Work to complete: Using the data below, output a verbatim copy of the lines between the one holding "(1.00 s to 2.00 s)" and the one holding "[0:02.40-0:02.88]", inclusive, without any pictures.

Saved entries:
[Start of Attachment]

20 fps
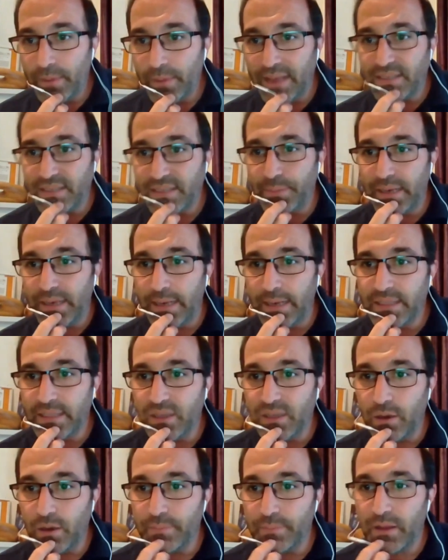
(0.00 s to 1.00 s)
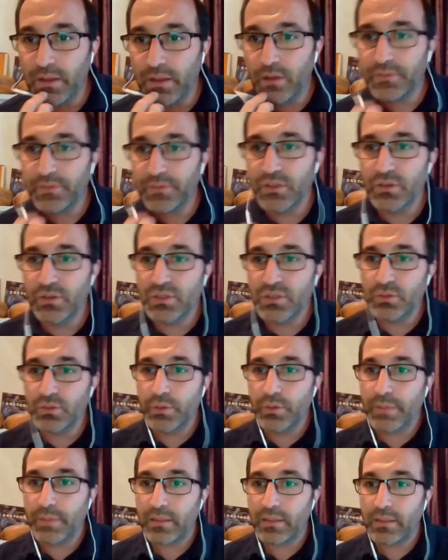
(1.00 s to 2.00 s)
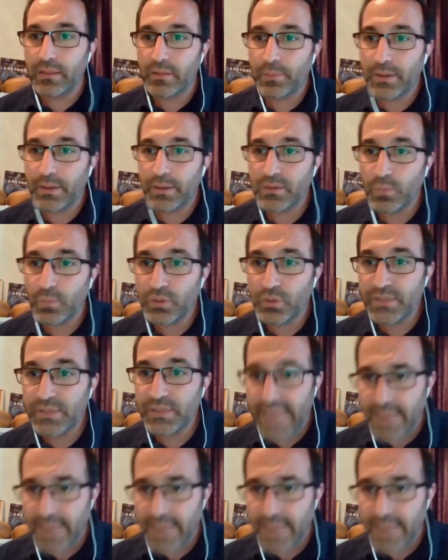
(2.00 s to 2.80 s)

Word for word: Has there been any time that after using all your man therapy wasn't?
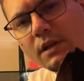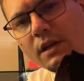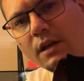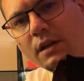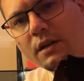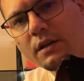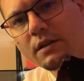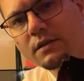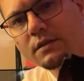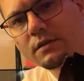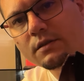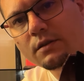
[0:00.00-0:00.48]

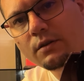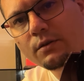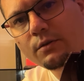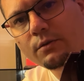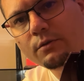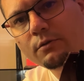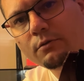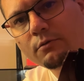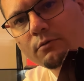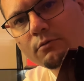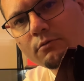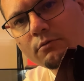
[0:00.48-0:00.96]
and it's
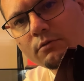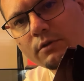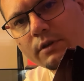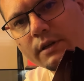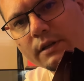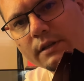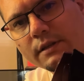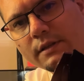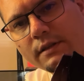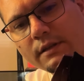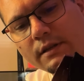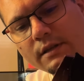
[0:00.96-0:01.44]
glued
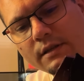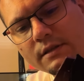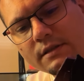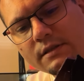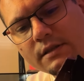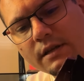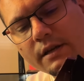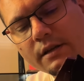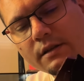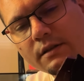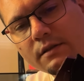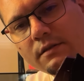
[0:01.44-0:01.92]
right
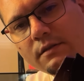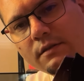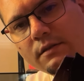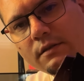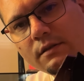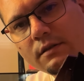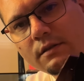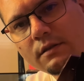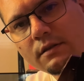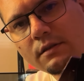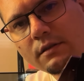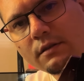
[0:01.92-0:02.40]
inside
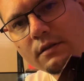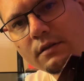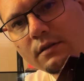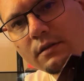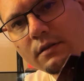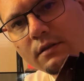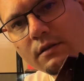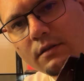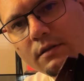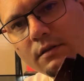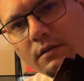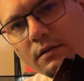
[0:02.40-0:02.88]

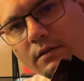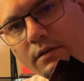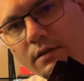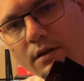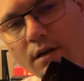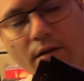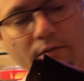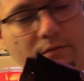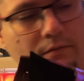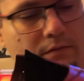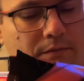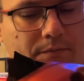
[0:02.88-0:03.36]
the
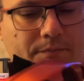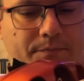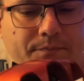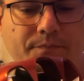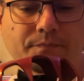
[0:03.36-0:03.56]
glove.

[End of Attachment]
[Start of Attachment]

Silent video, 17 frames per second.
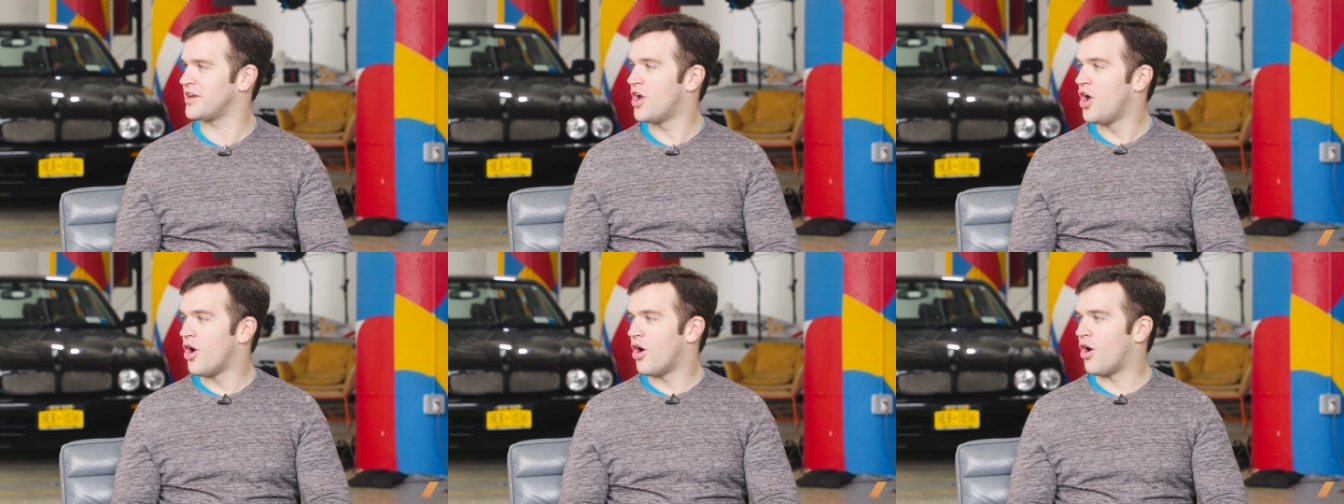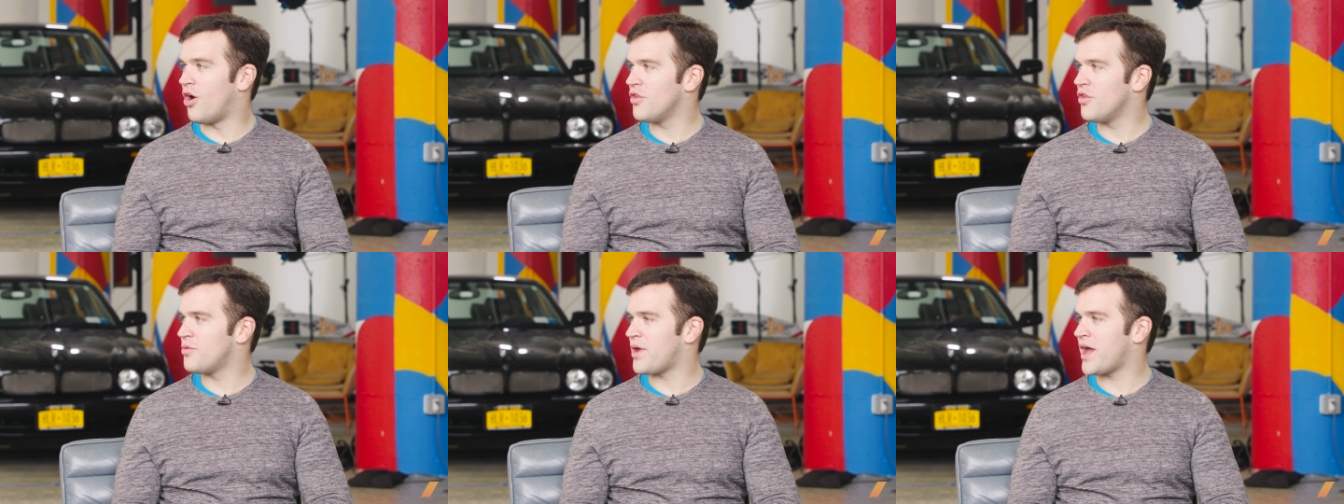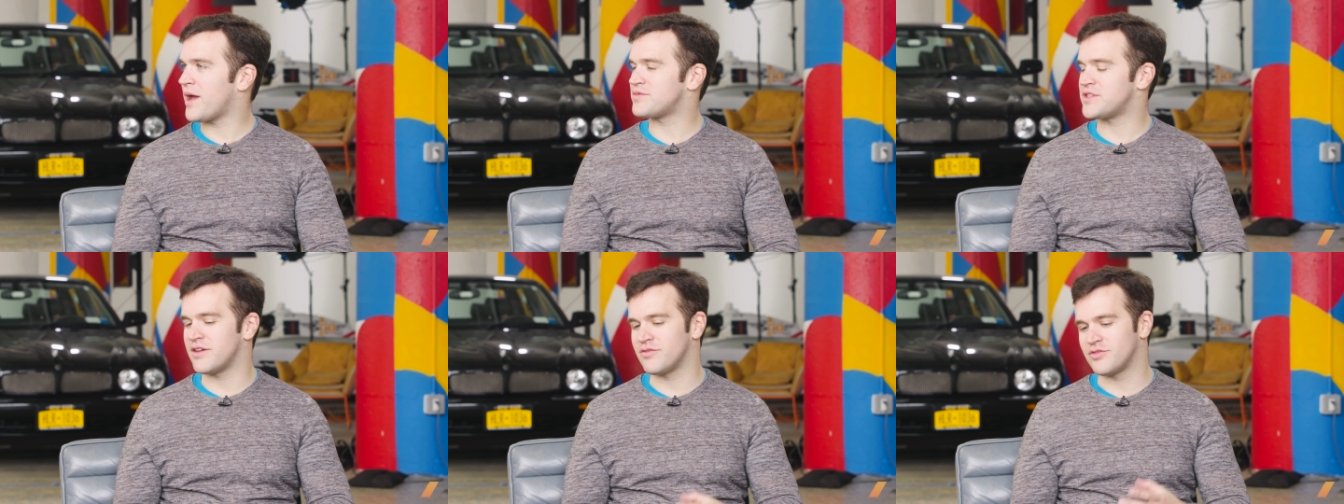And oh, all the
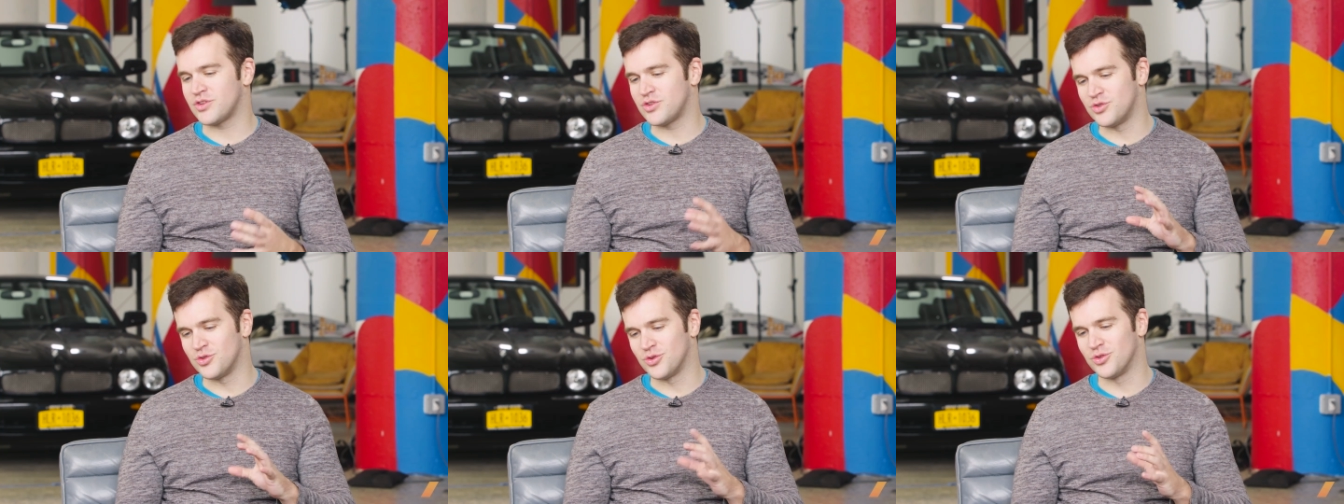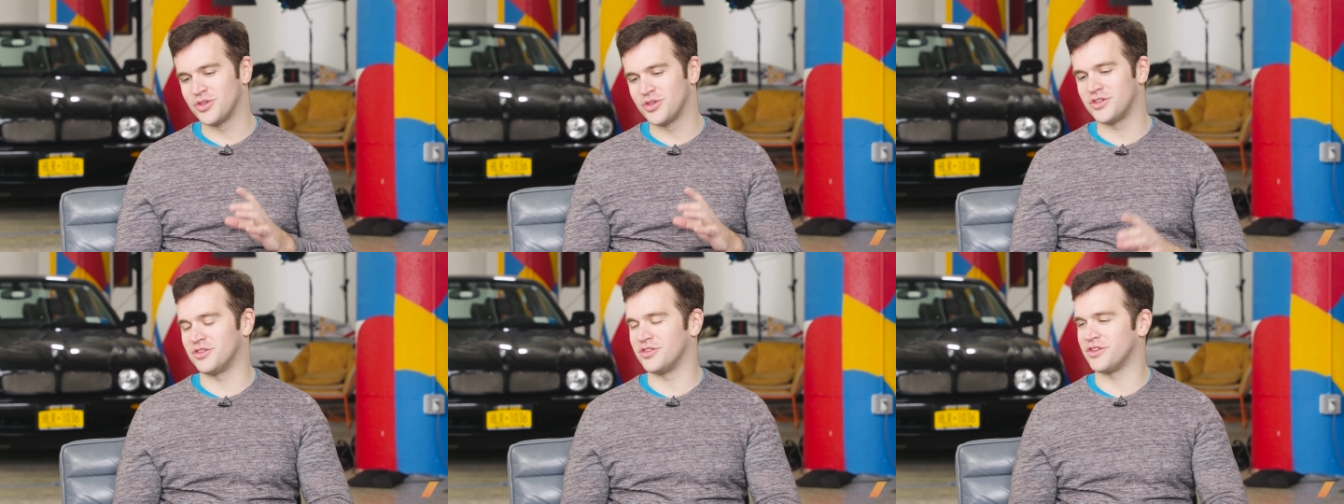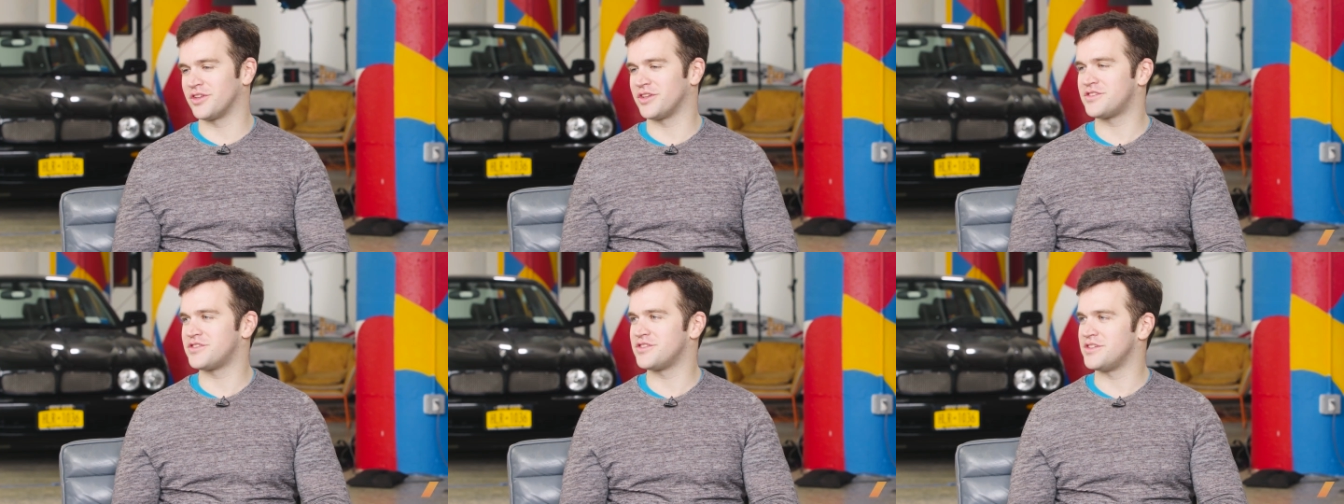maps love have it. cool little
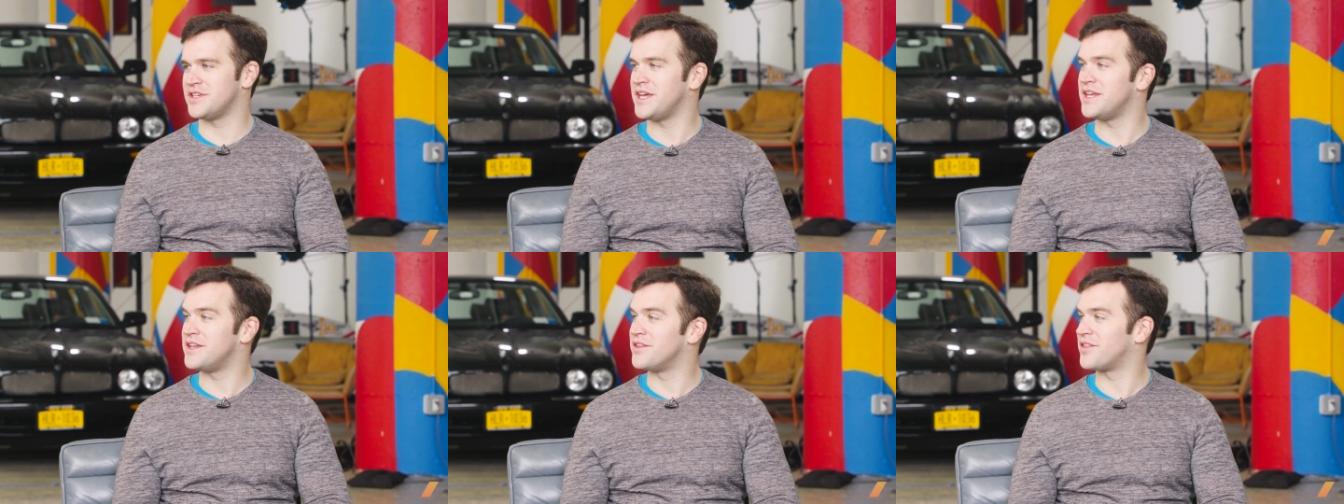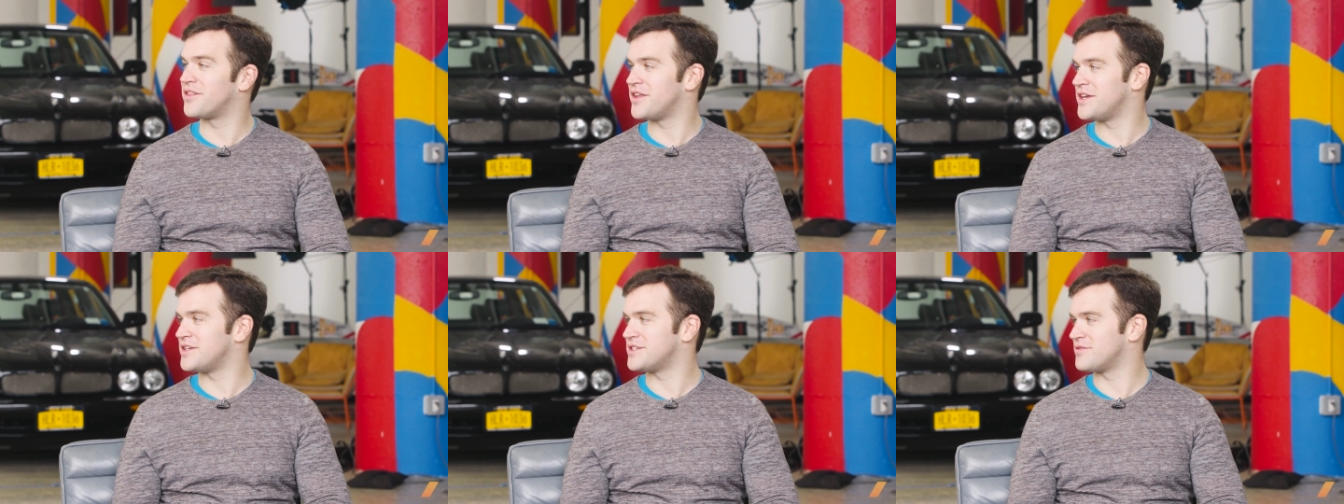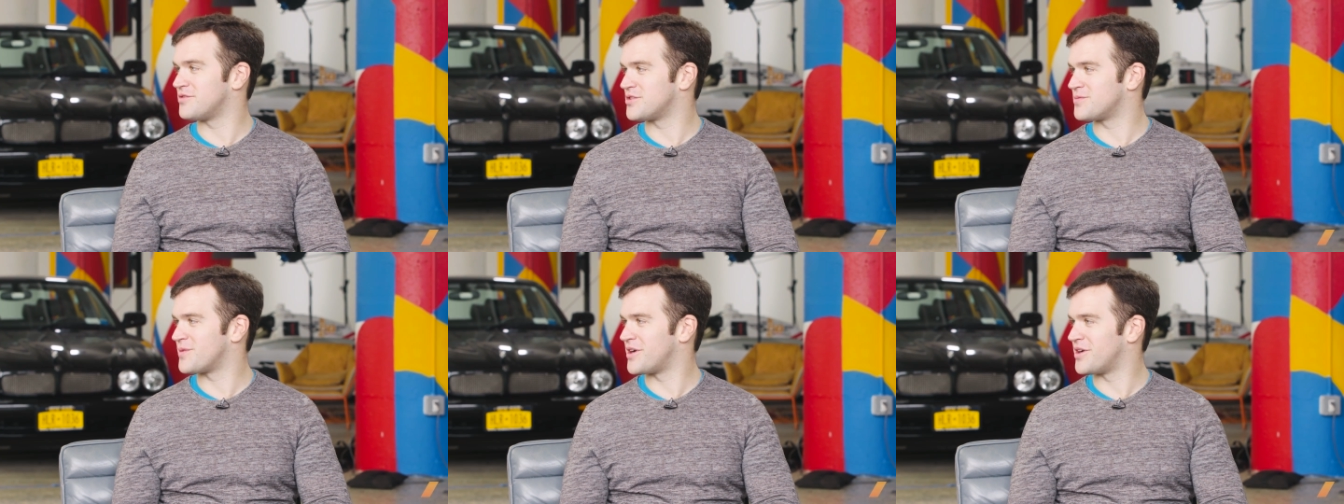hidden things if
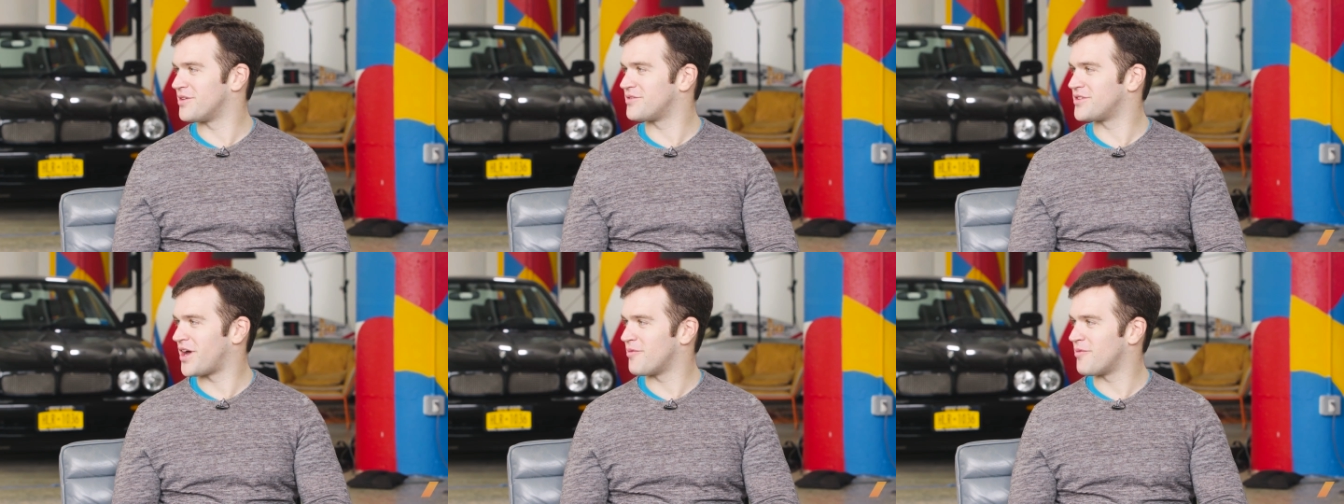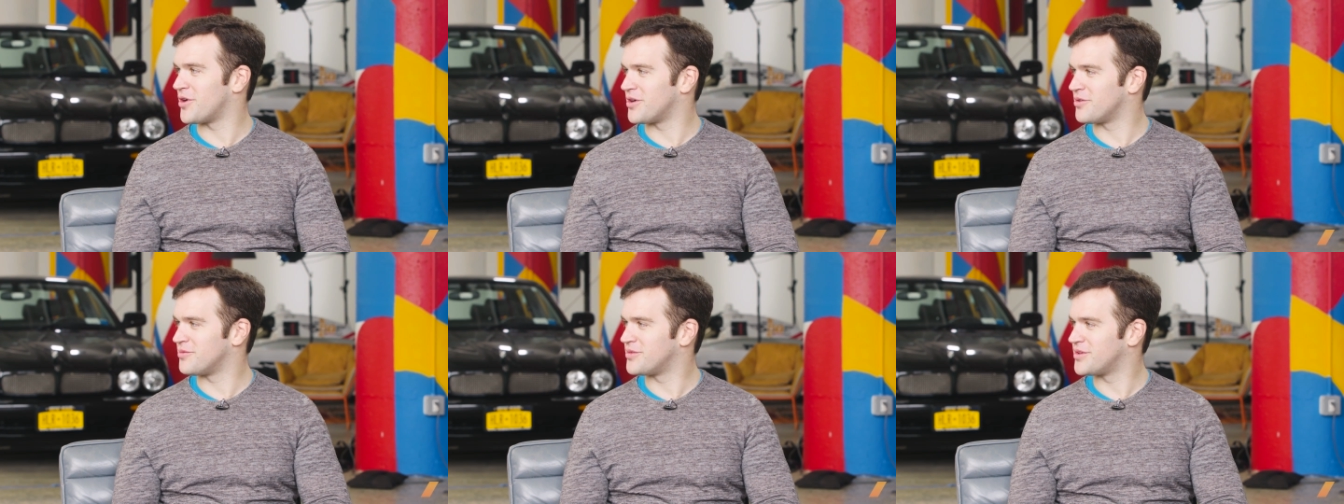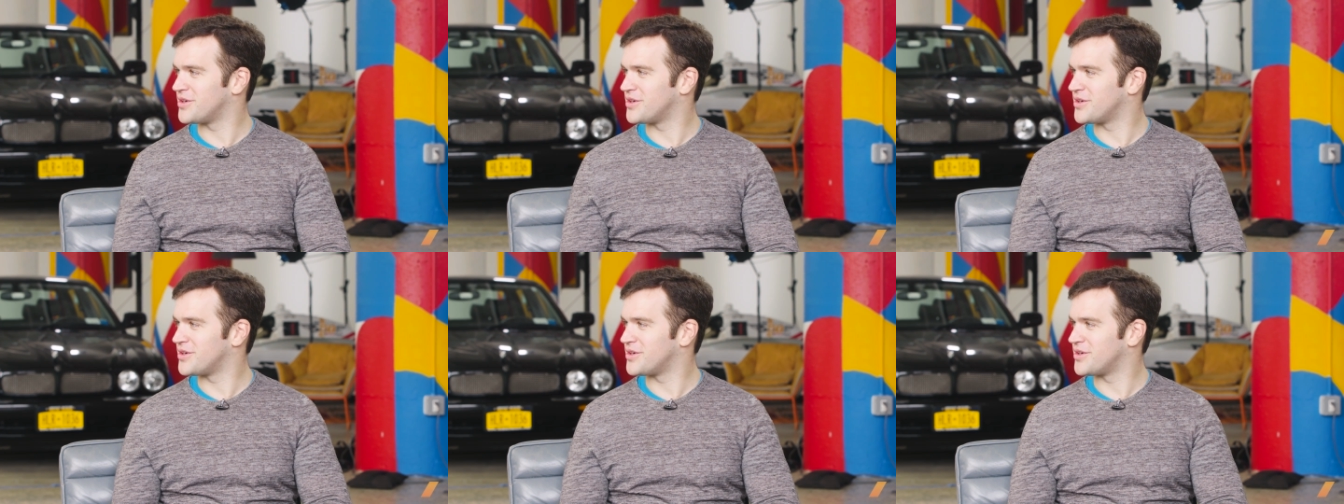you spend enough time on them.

[End of Attachment]

Your solution:
(1.00 s to 2.00 s)
(2.00 s to 2.80 s)

Word for word: Has there been any time that after using all your man therapy wasn't?
[0:00.00-0:00.48]

[0:00.48-0:00.96]
and it's
[0:00.96-0:01.44]
glued
[0:01.44-0:01.92]
right
[0:01.92-0:02.40]
inside
[0:02.40-0:02.88]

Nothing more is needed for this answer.